Last week, the hospital finally released the first renderings of the campus' premiere public space, a wedge-shaped plaza that will provide pedestrian access from the South Street Bridge to the front door of the new tower. The plaza is, in essence, the project's lifeline to the city, where the public realm and Children's' private world will come together. Such mixing occurs naturally on sidewalks all over the city, but rarely in the controlled world of hospital grounds.

While the rendering seems intentionally imprecise, it's all too clear that the plaza is more of a landscaped entrance than a real park, and will be as sterile as an operating room. Enormous planters consume most of the space, forming a cattle-chute pathway straight to the front door of Children's' 22-story tower.

While scattered benches and planter walls will offer seating, everything about the design says, Look, don't touch. You can see plenty of so-called green space just like it if you wander across the South Street Bridge to the tangle of driveways and porte cocheres that is the hospital district.

It doesn't help matters that Children's' plan calls for a 30-foot-long garage ramp along the eastern edge of the plaza - although you wouldn't know that from the rendering. The artist has disguised the planned 240-car garage with a 10-story tower that won't be built for years. Ironically, the garage driveway is one of the few spots on the drawing where the rendering depicts a gathering of pedestrians.

All this worries Andrew Dalzell, programs coordinator for the South of South Street Neighborhood Association. "It's fantastic to have all these public spaces," he says, "but are we going to feel we are trespassing on CHOP property, or will we feel welcomed?"

From that plaza, Children's employees and city residents are supposed to be able to continue south along an elevated promenade. On the renderings, the promenade appears as little more than a gray swath, but Children's vice president Douglas E. Carney promises it will be a spectacular perch for enjoying views of the Schuylkill, "like an infinity pool." Children's plans to set aside space for a single food vendor and outdoor tables, probably a chain like Au Bon Pain.

Sigh.

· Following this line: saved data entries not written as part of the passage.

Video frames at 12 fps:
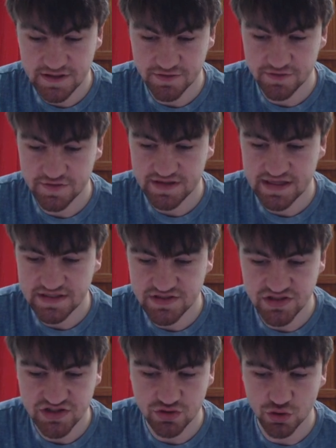I do think that's a
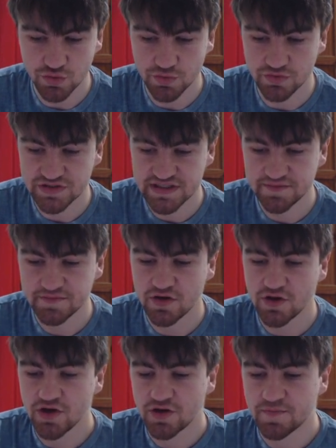scoreable team,
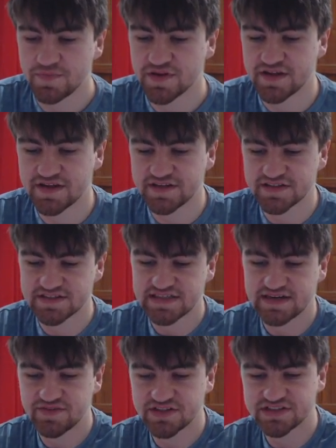but then he does
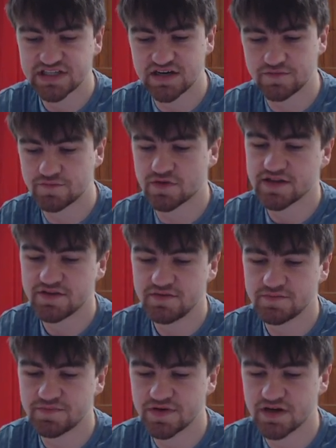have this tough run,
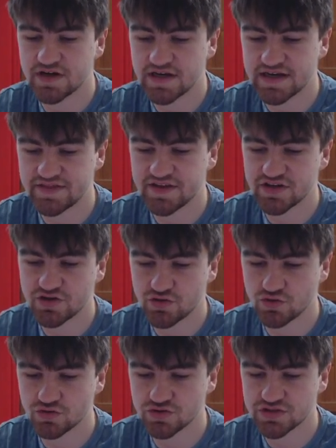but I think you
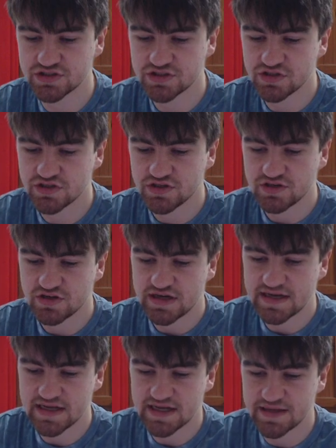could
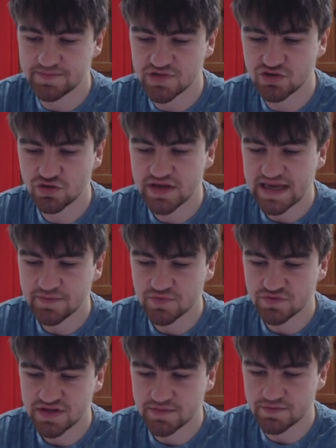
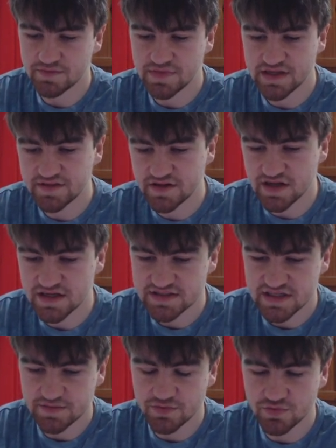gamble him in the last
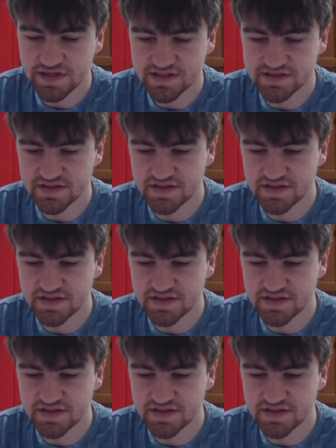couple of weeks of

This promenade could become so much more. It is the only spot south of the Waterworks where there is room for outdoor dining.

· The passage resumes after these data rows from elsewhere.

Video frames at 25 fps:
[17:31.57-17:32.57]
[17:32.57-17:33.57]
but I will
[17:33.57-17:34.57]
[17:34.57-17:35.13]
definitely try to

Once the extension of Schuylkill Banks is finished next year, the South Street Bridge will become a major entrance to the park, attracting thousands of people. One can imagine families, runners and dog owners gathering on the promenade for Sunday brunch. Oh, wait. No dog owners. Children's says it wants to discourage dogs in the plaza and promenade. That's no way to make friends with the neighborhood.

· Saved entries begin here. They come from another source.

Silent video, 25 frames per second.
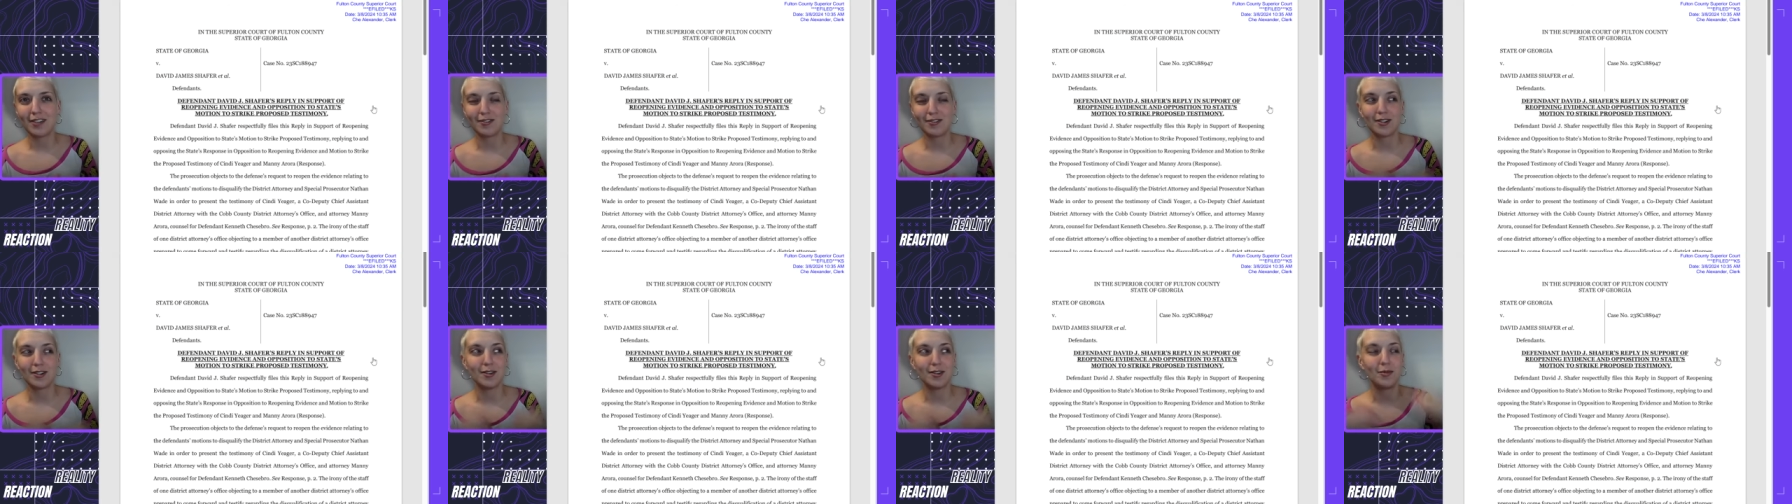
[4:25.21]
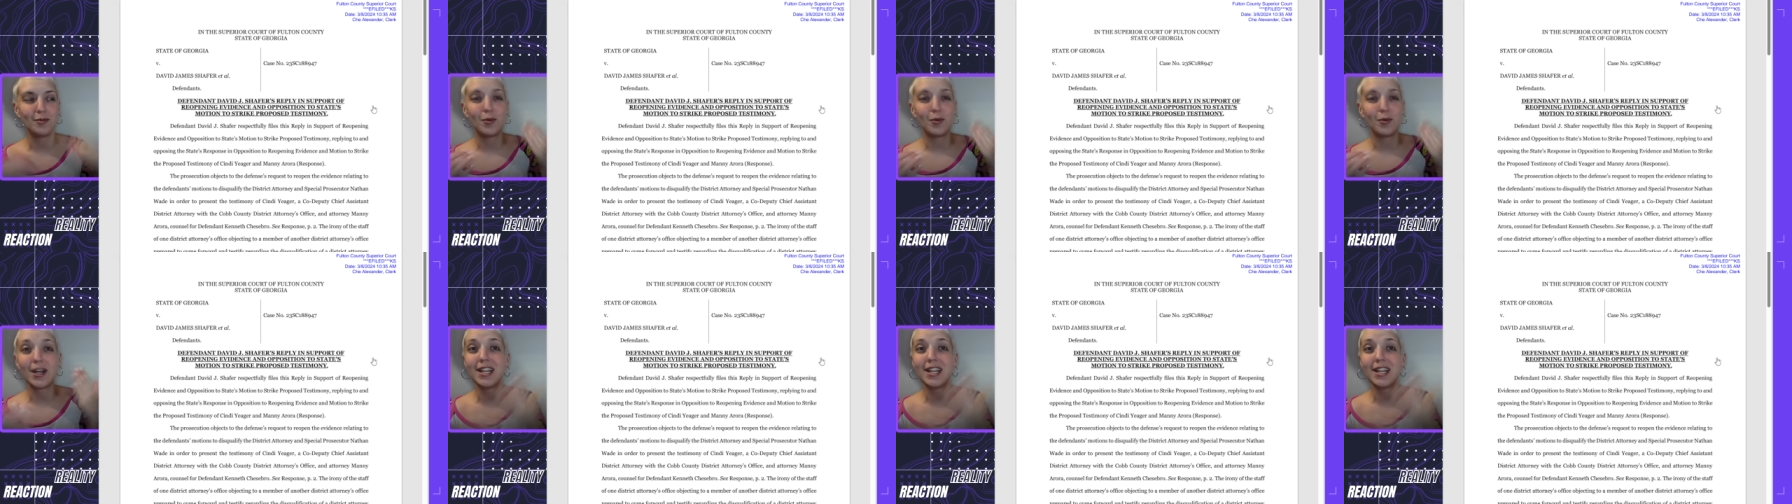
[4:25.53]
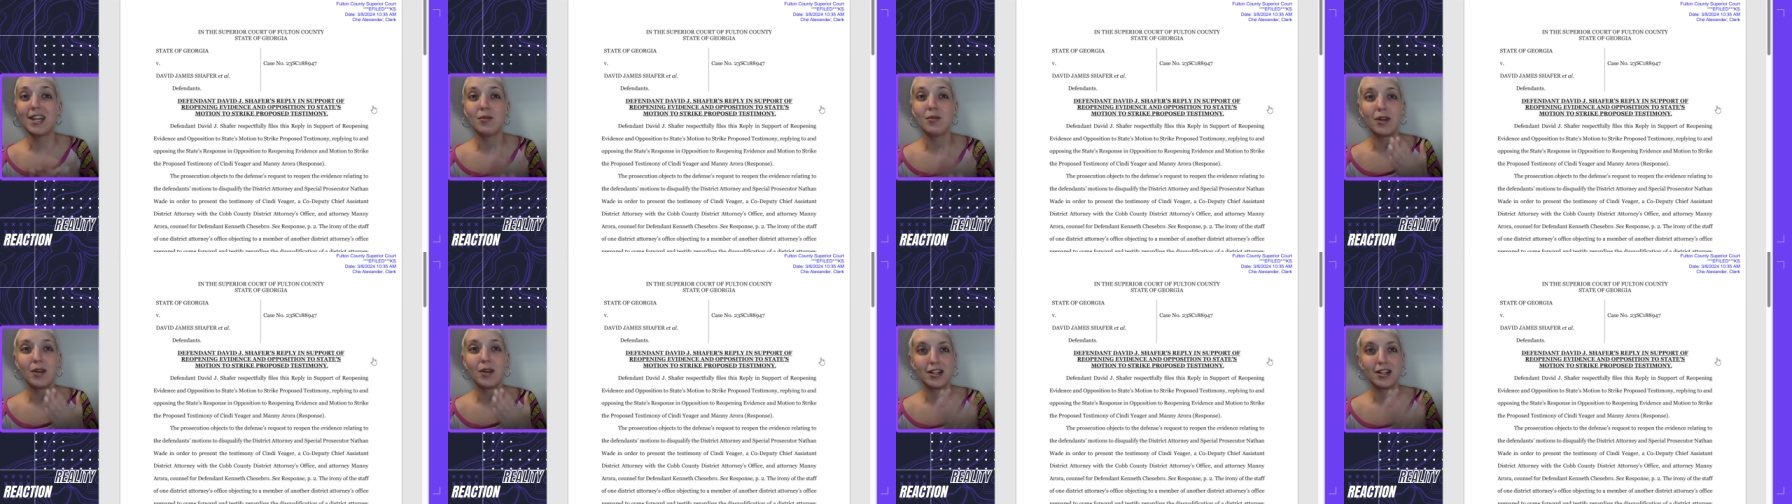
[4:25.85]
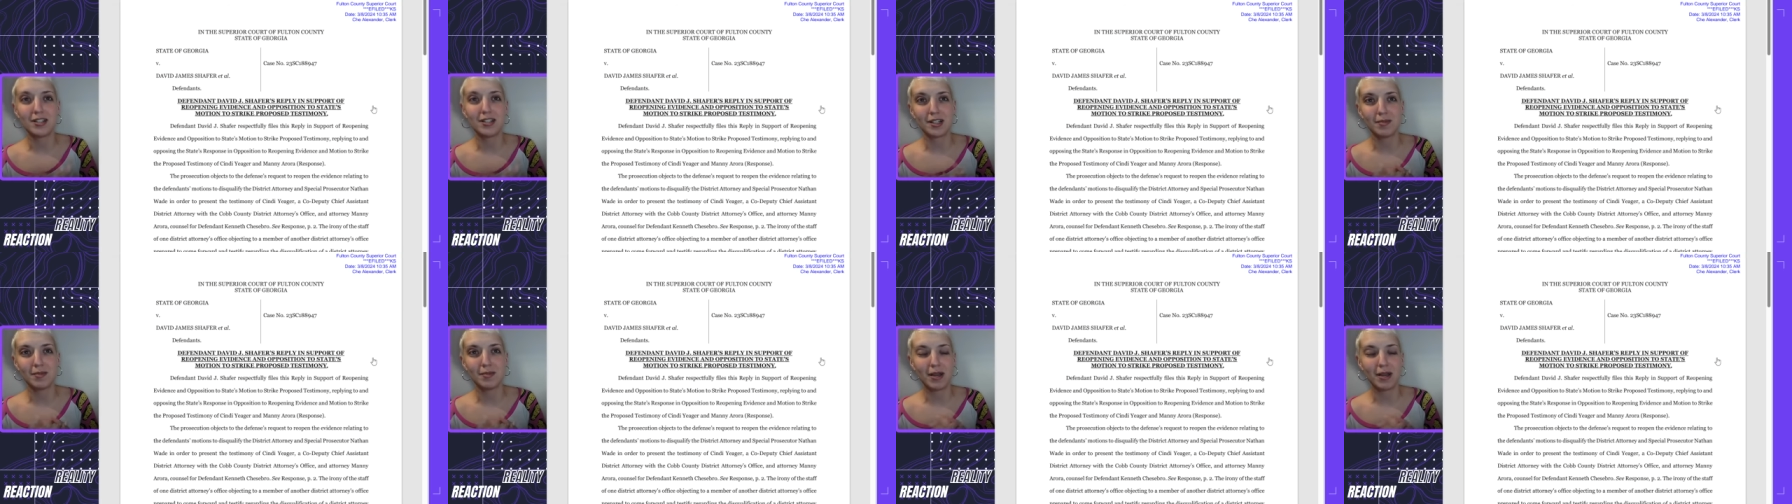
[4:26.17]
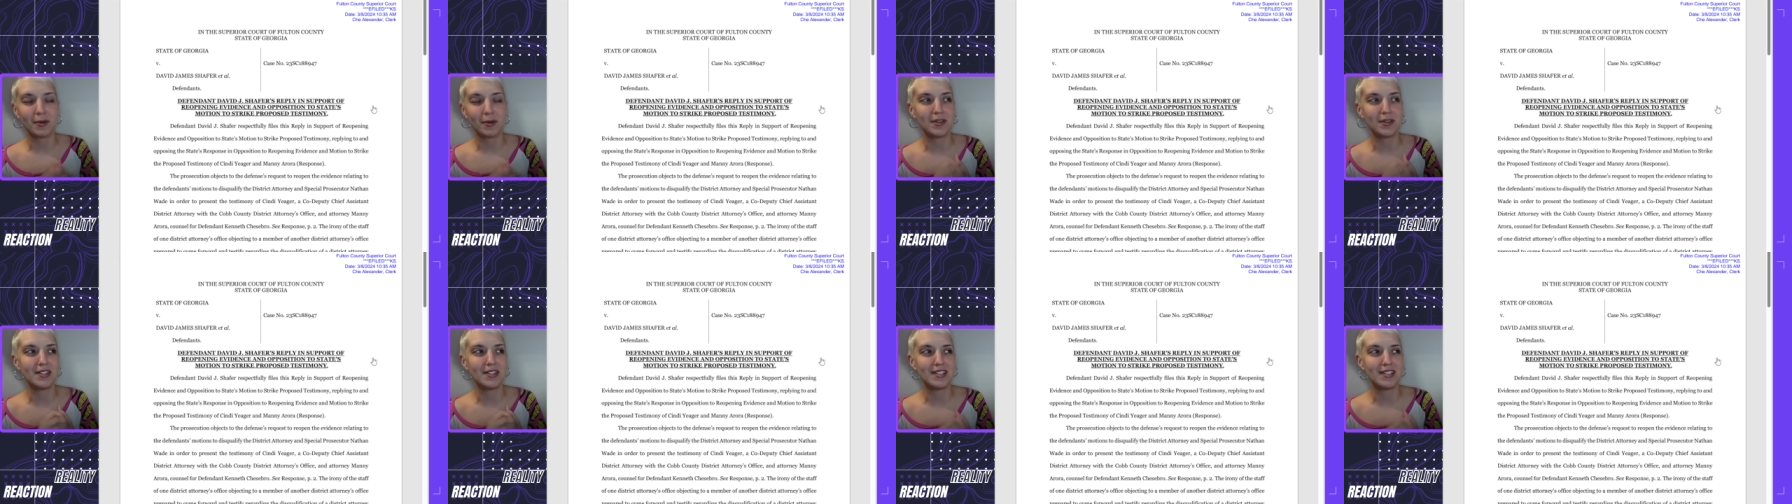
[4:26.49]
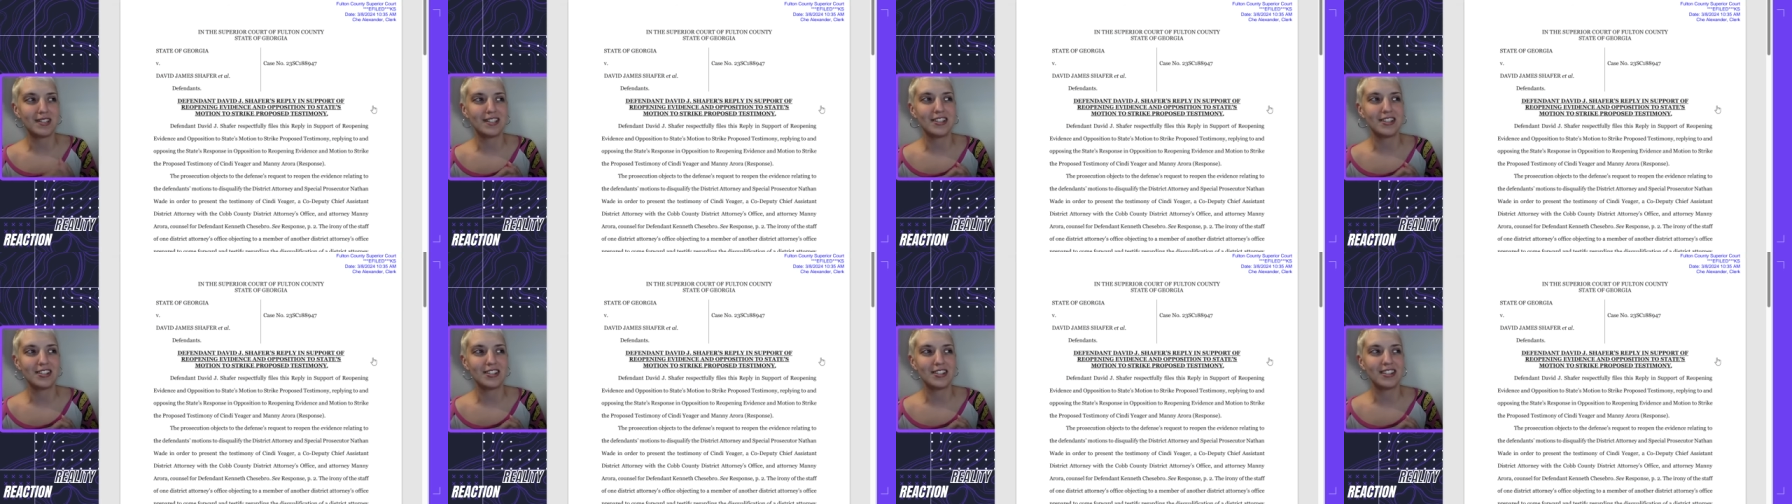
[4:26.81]
from when he wanted to come back with the
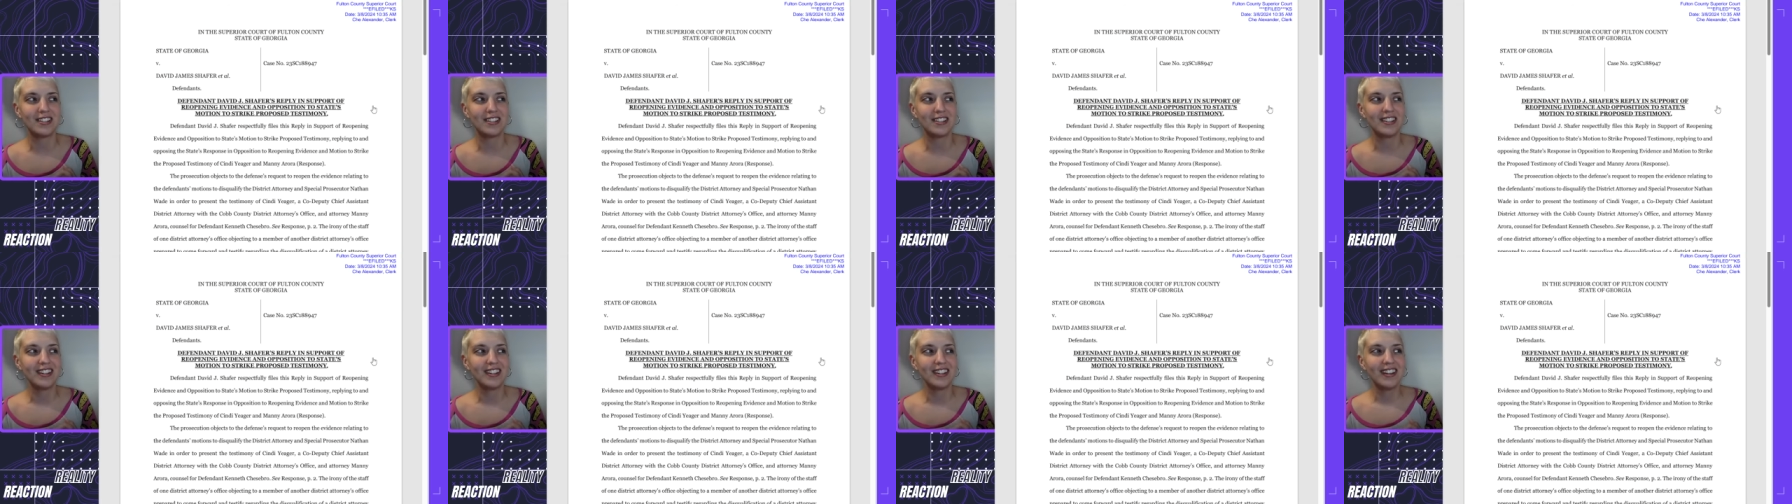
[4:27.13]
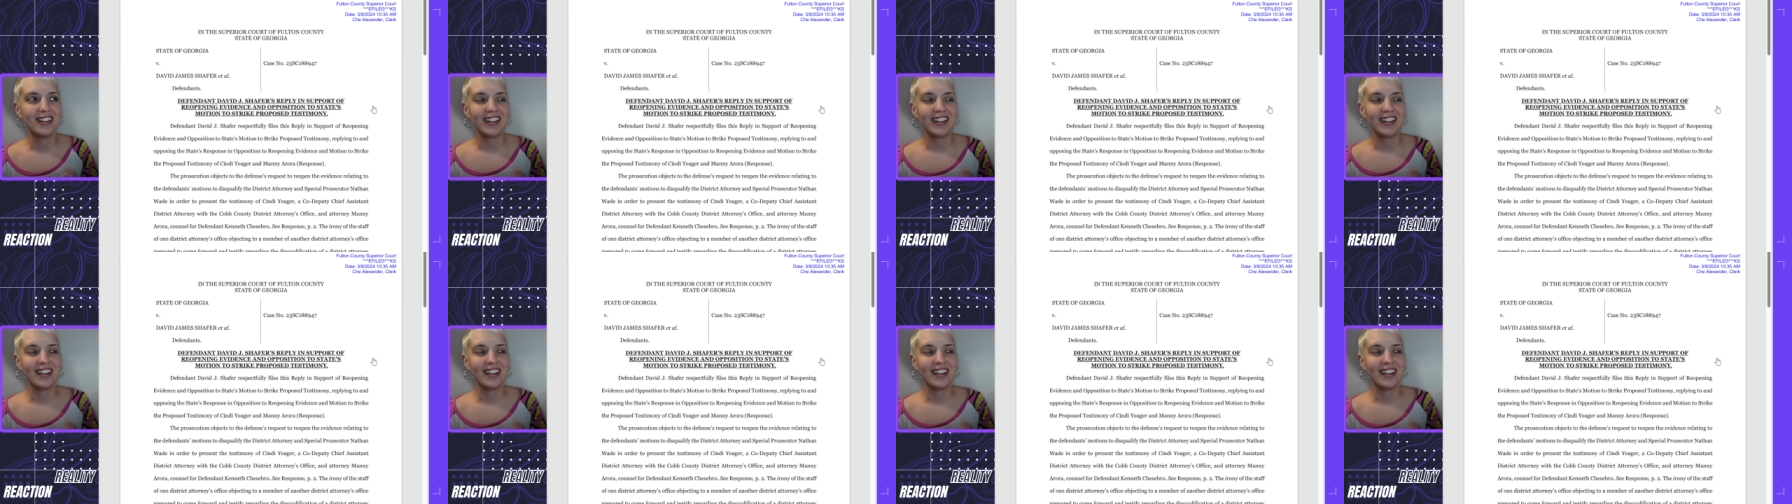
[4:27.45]
decision,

The public space is just as disappointing below the bridge, at Bainbridge and Schuylkill Avenue. Located just off South Street, in the thick of the neighborhood, Schuylkill Avenue could, with some effort, become part of that walkable, commercial corridor. But Carney insists that Children's will not create any spaces for cafés or retail. Instead, it plans an enormous circular driveway that it says might be used occasionally for farmers markets or events. Does an office building that will house 1,000 researchers really need such a big drop-off?

Carney defends the lack of meaningful retail by arguing that such things "are not part of CHOP's core mission." The neighborhood association is still negotiating with Children's for improvements, and the hospital must still obtain several zoning planning approvals before construction. Will the city stand up to its second-largest employer?

Children's may do vital work, but it's also a billion-dollar nonprofit - one that will pay no property taxes on this huge site. The health of its new neighborhood deserves the same quality care as its patients.